My name's Cassandra Martin. Nice to meet you, I guess.
This story starts about two years ago, when I was sixteen, in Camden, New Jersey. For those of you who don't know, it's one of the nastiest, most crime-filled cities in the good ol' U. S. of A. Everyone around here, especially in the bad part, knows—or is—a gangster, hooker, or druggie. Or a combination of the three. It's my hometown, where I grew up. Pleasant, I know.
Anyway, that day, I was heading home from school, pepper spray safe in my pocket, because let's face it—unless you wanna end up raped, dead, or both, you didn't walk around without it. And believe me, after it slipping my mind twice, that stuff is never leaving my reach. Whenever I got home, for once my mom was waiting for me.
Kristin Martin was a tall, curvy woman, with tan skin, curly blond hair that fell to her waist, and eyes the color of a clear summer sky. In other words, the only thing I physically had in common with her was my height.
"Cassie, you're going to have to come with me to work again," she said, grabbing a light jacket for the early spring weather. "We're short tonight."
I groaned. I hated going there, with all the leers from drunken truckers and bikers, on top of the mocking of my schoolmates. "Fine. Whatever." This was actually common. I'd 'volunteer' where my mom worked if and when they were short as a waitress.
XXXXXX
"Hey, Cass. Glad you could make it," greeted a scantily-clad bartender in her forties.

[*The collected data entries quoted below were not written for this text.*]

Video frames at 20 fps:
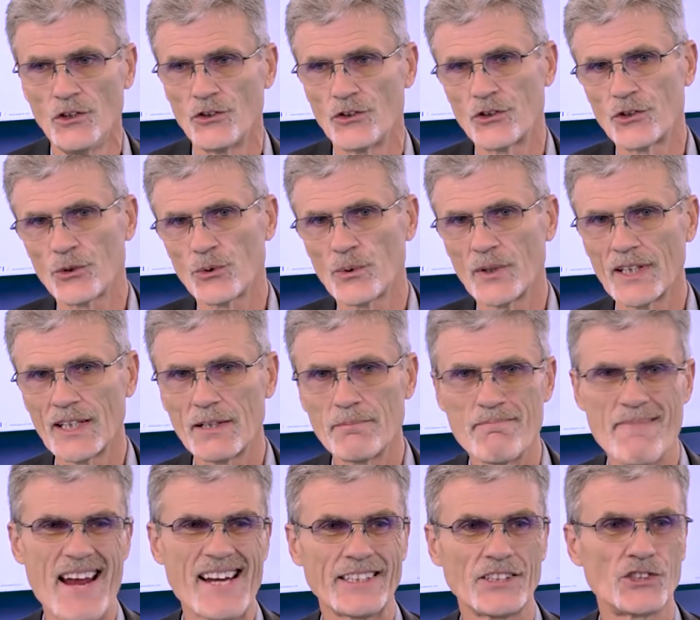To really
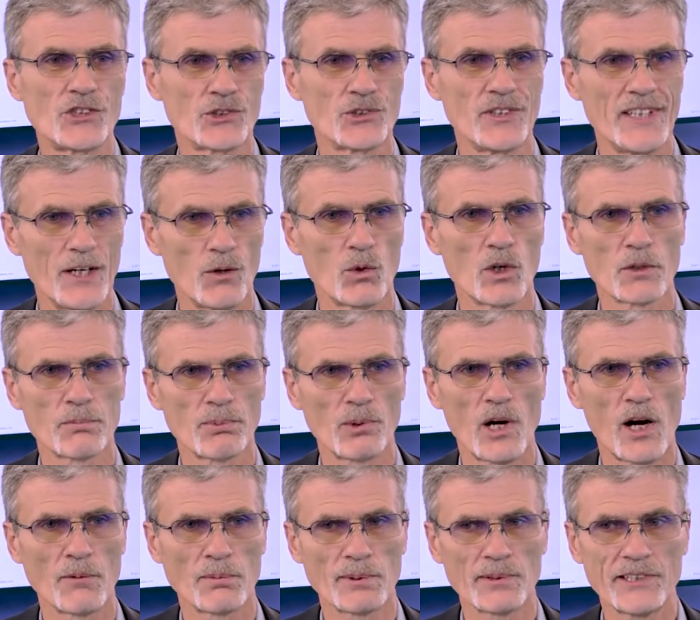manage your network
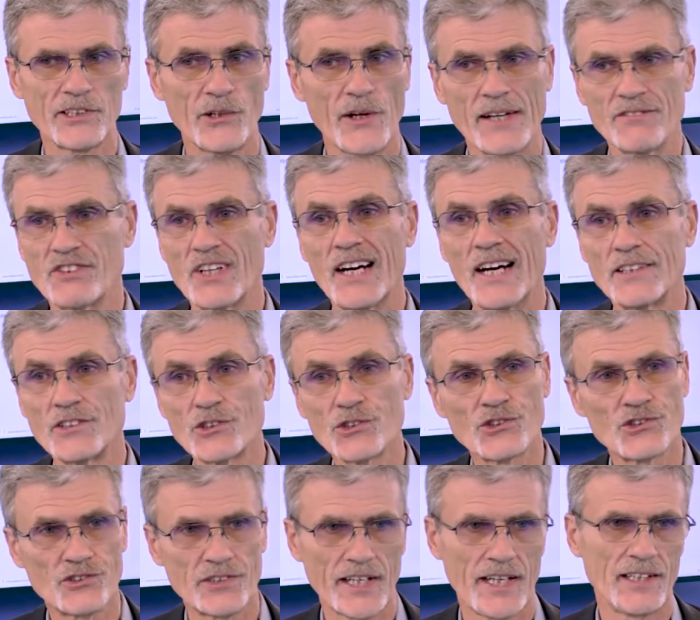properly, you have to
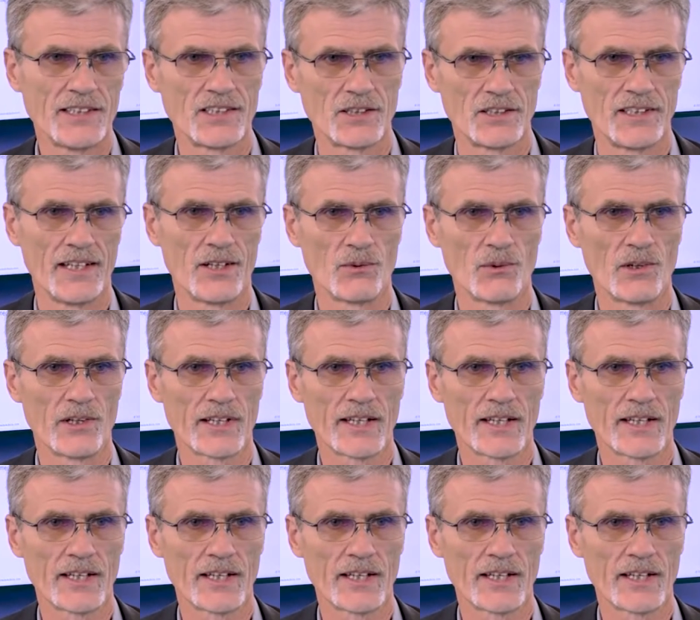understand your network.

"Hi, May." I've known May all my life. My mom and her worked together here since I was in diapers and thought that they were ballet dancers. Of course, with time passing, May was relegated to bartender duty, too old to 'dance' but not old enough to fire.
"You know, hun, when you work here often enough for the boss to assign you a uniform, you really ought to talk to him about putting you on his payroll."

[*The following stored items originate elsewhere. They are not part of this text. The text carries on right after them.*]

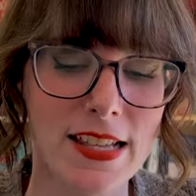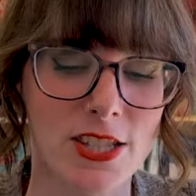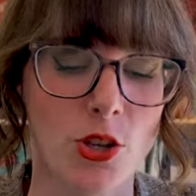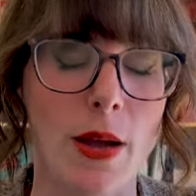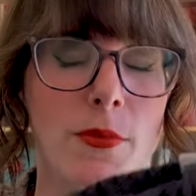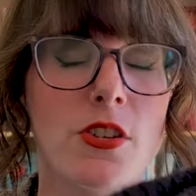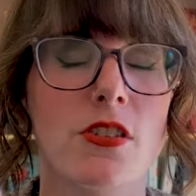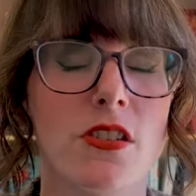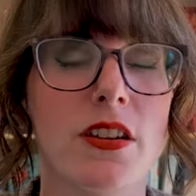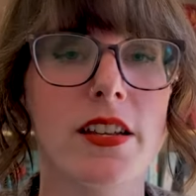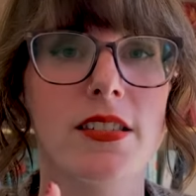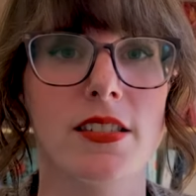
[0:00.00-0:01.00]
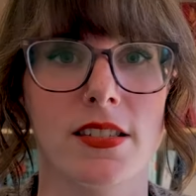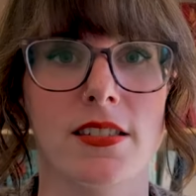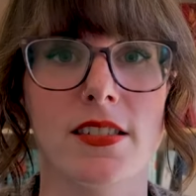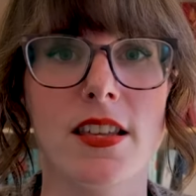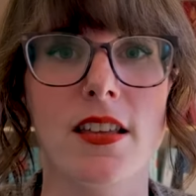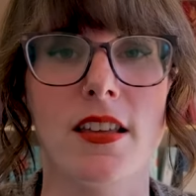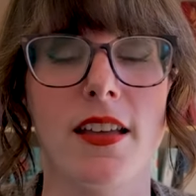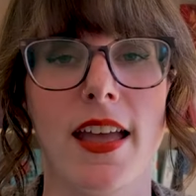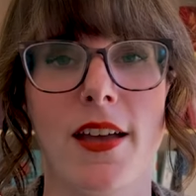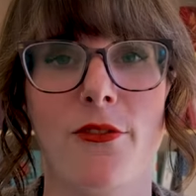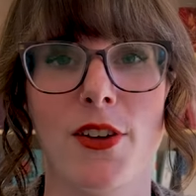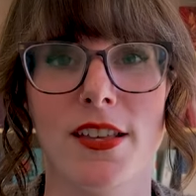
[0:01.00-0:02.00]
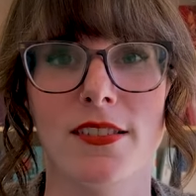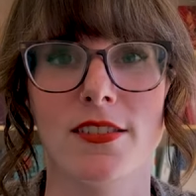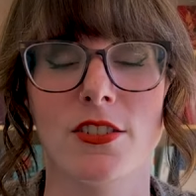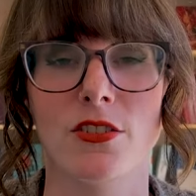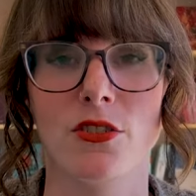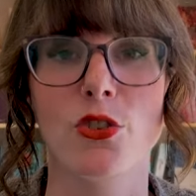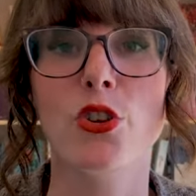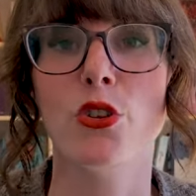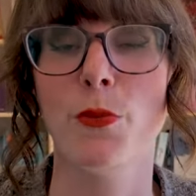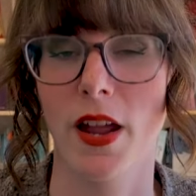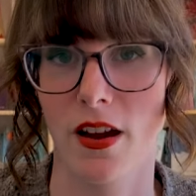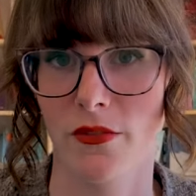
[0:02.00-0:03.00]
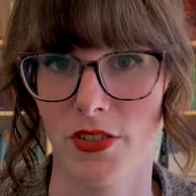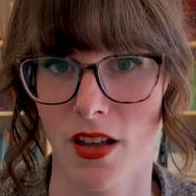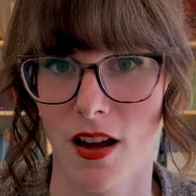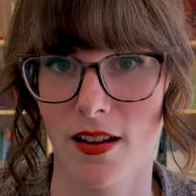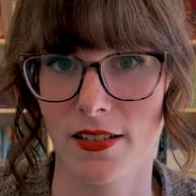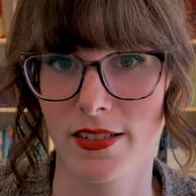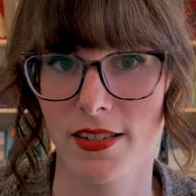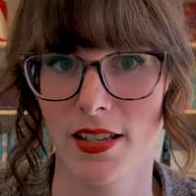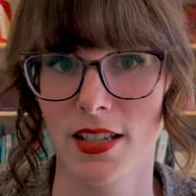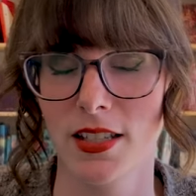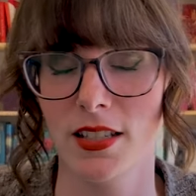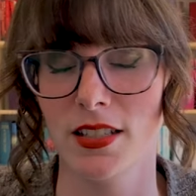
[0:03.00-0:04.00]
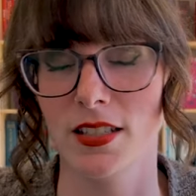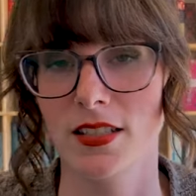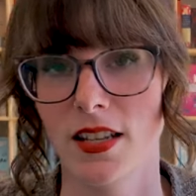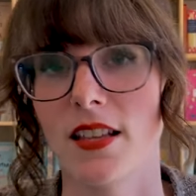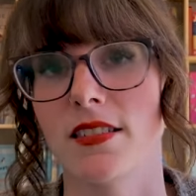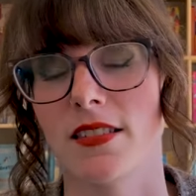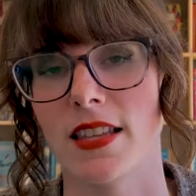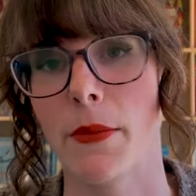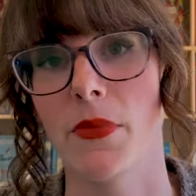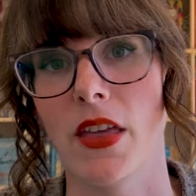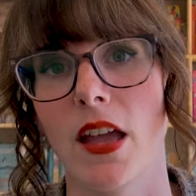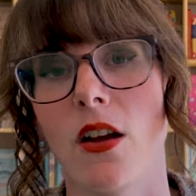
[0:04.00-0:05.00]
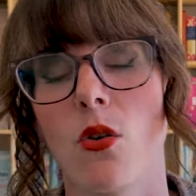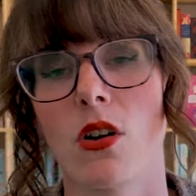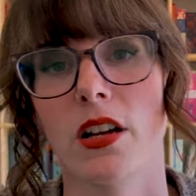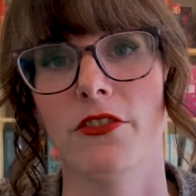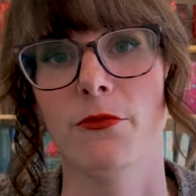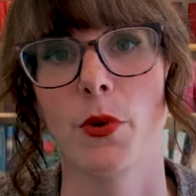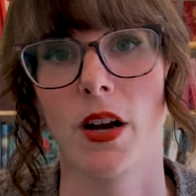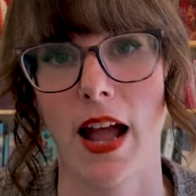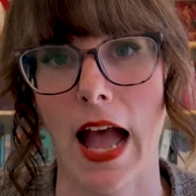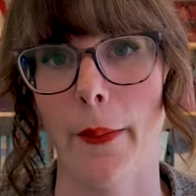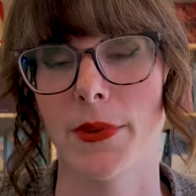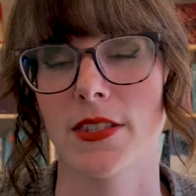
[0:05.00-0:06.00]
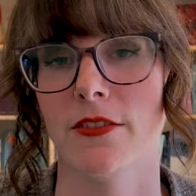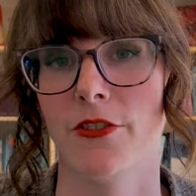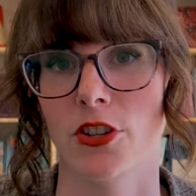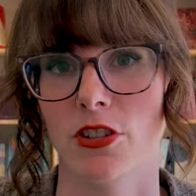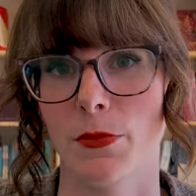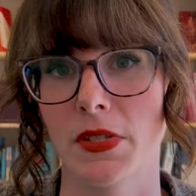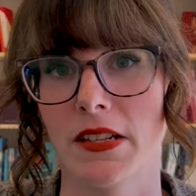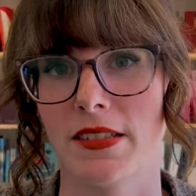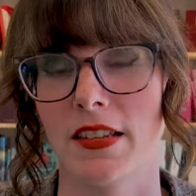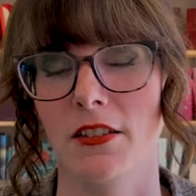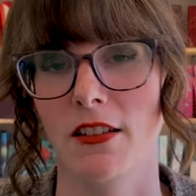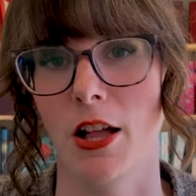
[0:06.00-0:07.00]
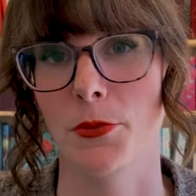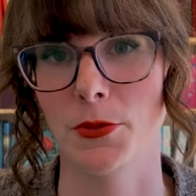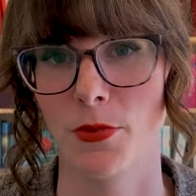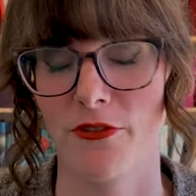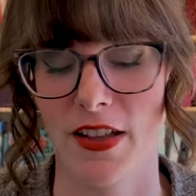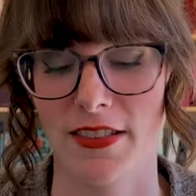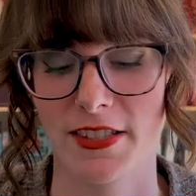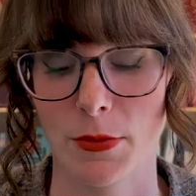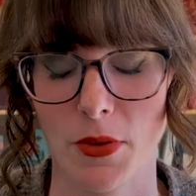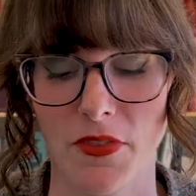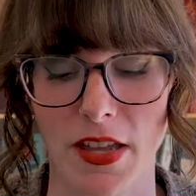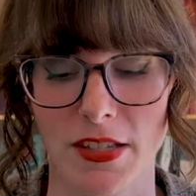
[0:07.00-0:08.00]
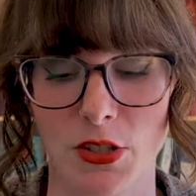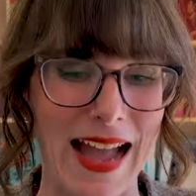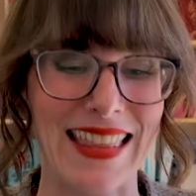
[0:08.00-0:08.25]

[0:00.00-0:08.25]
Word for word: So I'm curious to see if his new pair of socks does the same thing or if perhaps the fish lips kiss heel helps prevent some of this.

I grabbed my 'uniform' with a scowl on my face—thigh high black boots, ripped, faded booty shorts, fishnets, elbow-length ripped fingerless gloves, a white cami, and a waist-length leather jacket. "Yeah, I know. But this way if Boss gets caught in his little, ah, enterprise, I don't get put in prison and his sentence goes up. Besides, once I'm eighteen, I'm outta here. Pennsylvania, maybe." In case you were wondering where my mom 'worked', it was a place called 'The Cage'. A speakeasy that survived the Prohibition, with the lack of 'illegal', they started changing with the times. As new drugs were introduced and new substance laws made, the people who ran it didn't just want to be a speakeasy that faded into the pages of history as one that survived; they wanted to stay in the shadows as the head of the new generation of nightclubs: one with dens for every drug introduced since, from marijuana to cocaine and meth, as well as prostitution and ignorance of checking ID. In other words, if he was caught, I seriously doubt the boss would ever see the light of day.
Uniform, or costume more like, on, I headed out, where 'Maneater' by Nelly Furtado was blasting, and I made sure my pepper spray and taser were safe. The first table I was assigned to was one full of jocks from my school. Dammit. I've formed a reputation of sorts when people found out about my working there. Well, this was going to be a great night.
"Well, well, well, it's Sassy Cassie we get assigned to today. Aren't we lucky boys?" The leader, the quarterback unsurprisingly, laughed at my friends and winked at me.
It took everything I had not to punch his lights out. Moving away from Camden. I need the tips. Just put up with these assholes until they leave so I can get tips. I smiled back flirtatiously. "Well, I guess it is your lucky night. Maybe in more than one way…"
"Well, my bike does ride pretty well, if you know what I mean."
"Tempting, but first can I get your order?"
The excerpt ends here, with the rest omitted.